La UNHCR ha lanciato un allarme sulla situazione dei Rohingya in mare, definendo vaste aree del Bay of Bengal e dell’Andaman Sea come un «cimitero senza nome» per chi fugge dalle persecuzioni. Secondo l’agenzia il 2026 è stato il più letale per i movimenti marittimi nella regione del Sud e Sudest asiatico: sono stati segnalati quasi 900 morti o dispersi in quelle acque, mentre nel corso dell’ultimo decennio si stima che circa 5.000 persone siano annegate.
Flussi e rotte: chi parte e perché
La maggior parte delle partenze riguarda persone che lasciano i campi e le coste del Bangladesh e del Myanmar, in particolare dal Cox’s Bazar e dal Rakhine State, dirette verso Malesia o Indonesia. Dalla grande fuga iniziata nel 2017 — scaturita da una campagna di pulizia etnica nello stato di Rakhine — centinaia di migliaia si sono rifugiati nei campi del Bangladesh.
La mancanza di opportunità, l’accesso limitato all’istruzione e le riduzioni degli aiuti umanitari hanno alimentato la decisione di intraprendere traversate sempre più pericolose anche nel 2026, con oltre 2.800 persone che hanno tentato la rotta in quest’anno.
Profilo dei viaggiatori
Negli ultimi anni più della metà dei migranti via mare sono stati donne e bambini, categorie particolarmente esposte al traffico di esseri umani e allo sfruttamento.
Le imbarcazioni impiegate sono spesso sovraccariche e non idonee alla navigazione in alto mare; ciò aumenta esponenzialmente il rischio di naufragi e di vittime. L’UNHCR sottolinea che, pur desiderando in molti il ritorno in Myanmar, l’assenza di prospettive di cittadinanza e la prosecuzione delle violenze lasciano pochi margini di speranza per una soluzione rapida e sicura.

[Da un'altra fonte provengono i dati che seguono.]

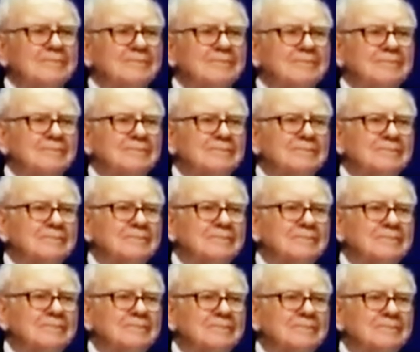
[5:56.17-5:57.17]

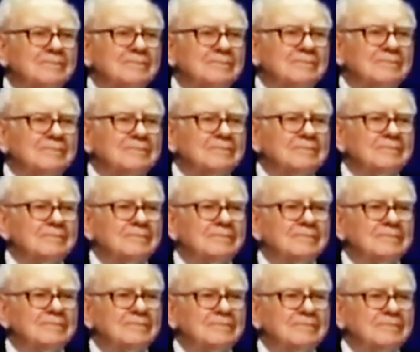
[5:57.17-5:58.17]

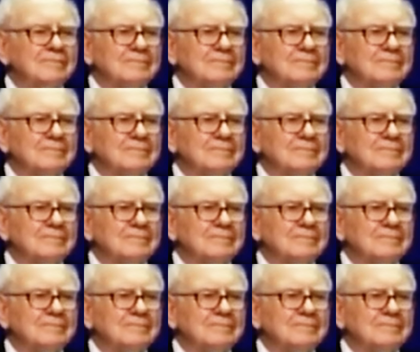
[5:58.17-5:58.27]
The person shown says nothing.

Il prezzo umano e gli incidenti recenti
Il conto delle perdite include tragedie recenti che illustrano la pericolosità delle rotte: nella seconda settimana di aprile un peschereccio sovraccarico con circa 250 persone a bordo, tra Rohingya e cittadini bangladesi, è affondato nell’Andaman Sea mentre era diretto verso la Malesia dalla costa meridionale del Bangladesh. L’equipaggio di soccorso del Bangladesh ha comunicato il salvataggio di nove sopravvissuti, ma centinaia risultano ancora dispersi. Incidenti del genere accentuano l’immagine della regione come un luogo dove centinaia o migliaia di vite possono scomparire senza lasciare tracce.
Conseguenze per comunità e soccorsi
La frequenza di naufragi e sparizioni mette sotto pressione i meccanismi di search and rescue regionali e evidenzia limiti nei sistemi di coordinamento tra Stati costieri. I soccorsi spesso non riescono a coprire rotte estese e rapide tempeste possono compromettere gli interventi. L’UNHCR spera che la conoscenza pubblica di questi numeri spinga governi e donatori a rafforzare le capacità di salvataggio e a trovare alternative sicure per i rifugiati, riducendo l’incentivo a imbarcarsi su rotte clandestine e pericolose.
Radici del problema e possibili risposte
Il fenomeno è il risultato di cause strutturali: la fuga massiccia iniziata nel 2017, la continua persecuzione di minoranze in Myanmar, la limitata possibilità di ritorno e i tagli al finanziamento dell’assistenza nei campi. Il rilancio degli aiuti, programmi educativi e opportunità economiche nei campi profughi sono tra le misure richieste per prevenire ulteriori traversate. Allo stesso tempo gli esperti sottolineano la necessità di accordi regionali che garantiscano vie sicure e procedure di accoglienza dignitose.
Appelli e prospettive
L’UNHCR, attraverso il suo portavoce Babar Baloch, invita la comunità internazionale a comprendere il dramma quotidiano di chi vive nei campi e a intervenire per evitare che il 2026 registri un nuovo triste primato. Mettere in luce il dato di quasi 900 morti o dispersi nel 2026 serve a ricordare che dietro le statistiche ci sono persone reali, famiglie spezzate e bambini privati di un futuro. Le soluzioni devono essere multilaterali e con un forte focus sulla protezione, sulle capacità di soccorso e su percorsi alternativi al mare, affinché le acque del Bay of Bengal e dell’Andaman Sea non restino più associate a un cimitero senza nome.